Specifically enough, MSU’s turfgrass department has experience in indoor grass for North American world cups. In 1994, MSU researchers designed and installed a natural playing surface for the now-demolished Pontiac Silverdome.
For 2026, similar surfaces will be designed and tested for the 16 stadiums across the continent. On top of those sites, the researchers will advise FIFA on the dozens of practice facilities that will be constructed or outfitted for the 48 teams competing.
Rogers said scale poses a unique challenge to his team.
“They've all got little bitty twists that make them a little bit different than the other one,” Rogers said. “What we're doing is basically testing in an absolute zero light environment, worst case scenario, and building it from there. So that at no point when we get into a stadium, they’ll have anything we haven't researched for.”
Rogers will be assisted by four MSU students, Ph.D. Candidates Ryan Bearss and Jackie Guevara, M.S. student Jake Kilby, and research assistant Evan Rogers.
Though the games are still years away, Rogers said his team is already hard at work and feeling the pressure.

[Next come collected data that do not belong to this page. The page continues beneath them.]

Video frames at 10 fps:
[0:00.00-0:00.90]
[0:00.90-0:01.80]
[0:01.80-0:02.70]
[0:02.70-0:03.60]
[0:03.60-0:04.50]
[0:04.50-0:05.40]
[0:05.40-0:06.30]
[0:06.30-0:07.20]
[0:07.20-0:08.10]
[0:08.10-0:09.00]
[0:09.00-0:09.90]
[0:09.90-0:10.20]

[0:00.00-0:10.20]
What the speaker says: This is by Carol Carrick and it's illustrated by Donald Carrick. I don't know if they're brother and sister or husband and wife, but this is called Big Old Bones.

“We've been working on this for about a year and a half, and if you let it get to you, it can be a little bit difficult to sleep,” Rogers said. “However, the one thing that we do have on our side is experience and success. We put the field in a Spartan Stadium, we did the project for the ‘94 World Cup, we've done a couple of the Olympics where we've built fields, so we know the formula. But, we haven't done anything quite this large.”